### PROBLEM DESCRIPTION
All records that follow are to be copied exactly, with images omitted.

### RECORD SET
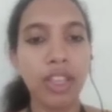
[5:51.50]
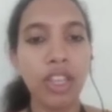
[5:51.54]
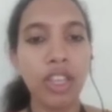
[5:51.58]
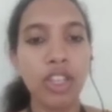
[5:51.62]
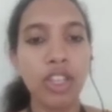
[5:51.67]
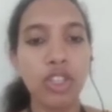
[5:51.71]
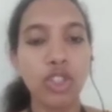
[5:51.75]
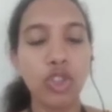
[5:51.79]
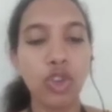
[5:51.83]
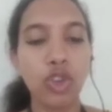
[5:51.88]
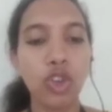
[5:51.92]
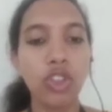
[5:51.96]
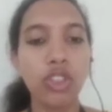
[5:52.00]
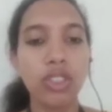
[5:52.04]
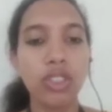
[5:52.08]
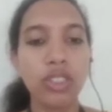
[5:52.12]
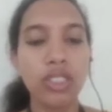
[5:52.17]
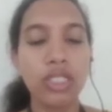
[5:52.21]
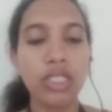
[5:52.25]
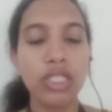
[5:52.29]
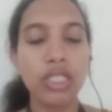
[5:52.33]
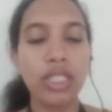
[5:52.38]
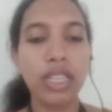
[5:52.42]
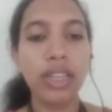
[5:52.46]
So
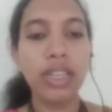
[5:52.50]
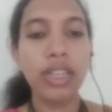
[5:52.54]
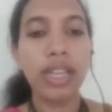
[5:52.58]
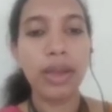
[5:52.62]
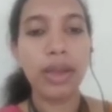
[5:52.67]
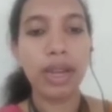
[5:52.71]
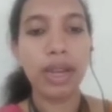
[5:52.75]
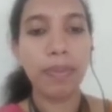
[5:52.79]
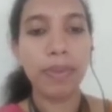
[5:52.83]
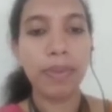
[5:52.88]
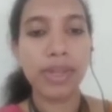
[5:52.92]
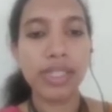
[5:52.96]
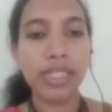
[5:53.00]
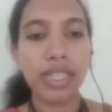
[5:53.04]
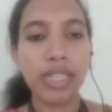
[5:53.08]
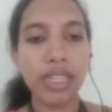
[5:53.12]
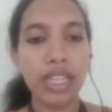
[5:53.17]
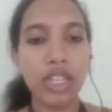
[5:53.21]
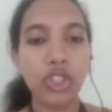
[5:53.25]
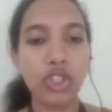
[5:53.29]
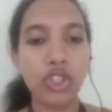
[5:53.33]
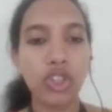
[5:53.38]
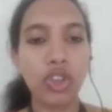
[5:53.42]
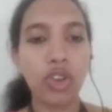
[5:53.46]
this is the
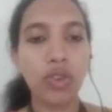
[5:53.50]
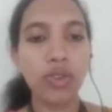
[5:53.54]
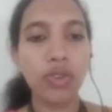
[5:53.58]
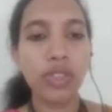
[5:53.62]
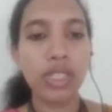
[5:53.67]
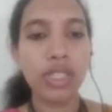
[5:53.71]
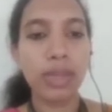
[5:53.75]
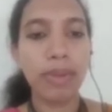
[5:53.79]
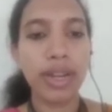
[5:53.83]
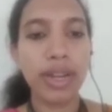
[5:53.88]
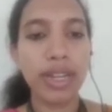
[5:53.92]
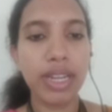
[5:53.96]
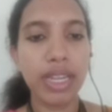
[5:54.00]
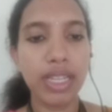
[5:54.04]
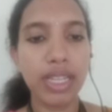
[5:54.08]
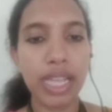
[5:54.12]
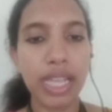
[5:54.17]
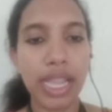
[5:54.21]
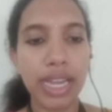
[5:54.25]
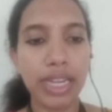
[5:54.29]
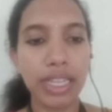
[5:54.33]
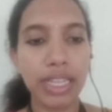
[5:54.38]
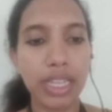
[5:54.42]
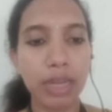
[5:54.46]
representation of symmetric
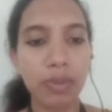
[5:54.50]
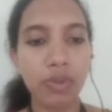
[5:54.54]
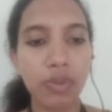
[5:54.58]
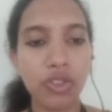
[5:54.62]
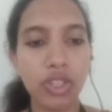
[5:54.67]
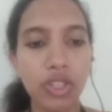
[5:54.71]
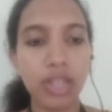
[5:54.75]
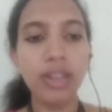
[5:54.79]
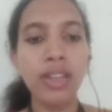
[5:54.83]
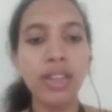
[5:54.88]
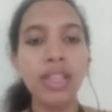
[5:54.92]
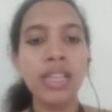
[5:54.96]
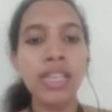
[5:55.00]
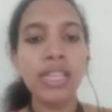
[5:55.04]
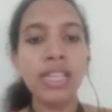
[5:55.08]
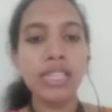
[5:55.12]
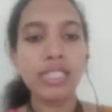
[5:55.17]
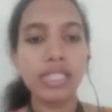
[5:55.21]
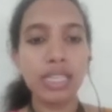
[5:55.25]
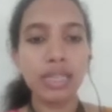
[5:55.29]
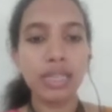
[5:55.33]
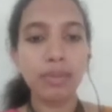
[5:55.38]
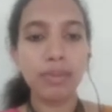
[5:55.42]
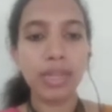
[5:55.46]
encryption.
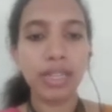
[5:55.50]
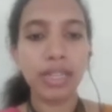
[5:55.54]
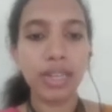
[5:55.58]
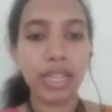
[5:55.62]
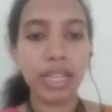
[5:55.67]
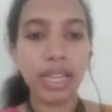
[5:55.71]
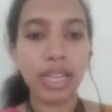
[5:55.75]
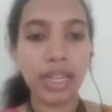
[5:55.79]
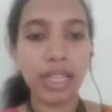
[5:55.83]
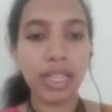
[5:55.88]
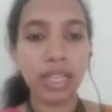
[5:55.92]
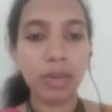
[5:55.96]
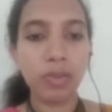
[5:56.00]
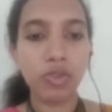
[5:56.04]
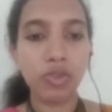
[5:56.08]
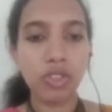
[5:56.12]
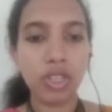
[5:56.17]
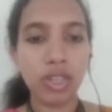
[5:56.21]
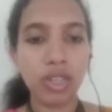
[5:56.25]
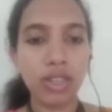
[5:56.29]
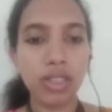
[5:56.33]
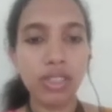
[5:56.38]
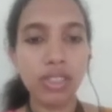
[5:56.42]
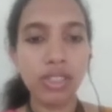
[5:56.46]
Symmetric
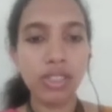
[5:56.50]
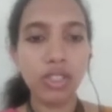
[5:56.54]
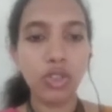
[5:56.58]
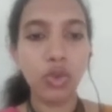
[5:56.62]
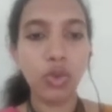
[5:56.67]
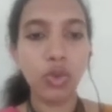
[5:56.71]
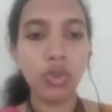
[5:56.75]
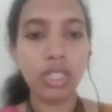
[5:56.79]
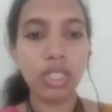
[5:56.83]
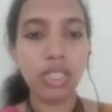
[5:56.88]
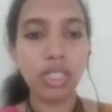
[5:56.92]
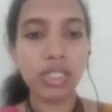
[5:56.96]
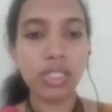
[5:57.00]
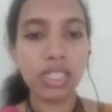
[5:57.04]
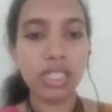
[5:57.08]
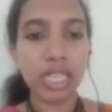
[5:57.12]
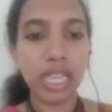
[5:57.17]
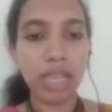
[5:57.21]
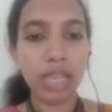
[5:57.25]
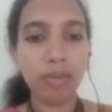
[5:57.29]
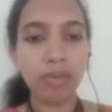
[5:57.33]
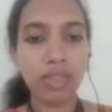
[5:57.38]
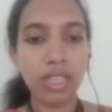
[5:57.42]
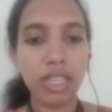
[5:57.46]
encryption is using
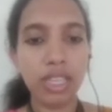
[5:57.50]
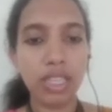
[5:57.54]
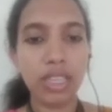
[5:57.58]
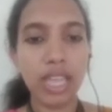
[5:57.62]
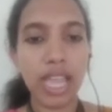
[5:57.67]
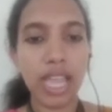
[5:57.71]
same key.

### SOLUTION
[5:51.50]
[5:51.54]
[5:51.58]
[5:51.62]
[5:51.67]
[5:51.71]
[5:51.75]
[5:51.79]
[5:51.83]
[5:51.88]
[5:51.92]
[5:51.96]
[5:52.00]
[5:52.04]
[5:52.08]
[5:52.12]
[5:52.17]
[5:52.21]
[5:52.25]
[5:52.29]
[5:52.33]
[5:52.38]
[5:52.42]
[5:52.46]
So
[5:52.50]
[5:52.54]
[5:52.58]
[5:52.62]
[5:52.67]
[5:52.71]
[5:52.75]
[5:52.79]
[5:52.83]
[5:52.88]
[5:52.92]
[5:52.96]
[5:53.00]
[5:53.04]
[5:53.08]
[5:53.12]
[5:53.17]
[5:53.21]
[5:53.25]
[5:53.29]
[5:53.33]
[5:53.38]
[5:53.42]
[5:53.46]
this is the
[5:53.50]
[5:53.54]
[5:53.58]
[5:53.62]
[5:53.67]
[5:53.71]
[5:53.75]
[5:53.79]
[5:53.83]
[5:53.88]
[5:53.92]
[5:53.96]
[5:54.00]
[5:54.04]
[5:54.08]
[5:54.12]
[5:54.17]
[5:54.21]
[5:54.25]
[5:54.29]
[5:54.33]
[5:54.38]
[5:54.42]
[5:54.46]
representation of symmetric
[5:54.50]
[5:54.54]
[5:54.58]
[5:54.62]
[5:54.67]
[5:54.71]
[5:54.75]
[5:54.79]
[5:54.83]
[5:54.88]
[5:54.92]
[5:54.96]
[5:55.00]
[5:55.04]
[5:55.08]
[5:55.12]
[5:55.17]
[5:55.21]
[5:55.25]
[5:55.29]
[5:55.33]
[5:55.38]
[5:55.42]
[5:55.46]
encryption.
[5:55.50]
[5:55.54]
[5:55.58]
[5:55.62]
[5:55.67]
[5:55.71]
[5:55.75]
[5:55.79]
[5:55.83]
[5:55.88]
[5:55.92]
[5:55.96]
[5:56.00]
[5:56.04]
[5:56.08]
[5:56.12]
[5:56.17]
[5:56.21]
[5:56.25]
[5:56.29]
[5:56.33]
[5:56.38]
[5:56.42]
[5:56.46]
Symmetric
[5:56.50]
[5:56.54]
[5:56.58]
[5:56.62]
[5:56.67]
[5:56.71]
[5:56.75]
[5:56.79]
[5:56.83]
[5:56.88]
[5:56.92]
[5:56.96]
[5:57.00]
[5:57.04]
[5:57.08]
[5:57.12]
[5:57.17]
[5:57.21]
[5:57.25]
[5:57.29]
[5:57.33]
[5:57.38]
[5:57.42]
[5:57.46]
encryption is using
[5:57.50]
[5:57.54]
[5:57.58]
[5:57.62]
[5:57.67]
[5:57.71]
same key.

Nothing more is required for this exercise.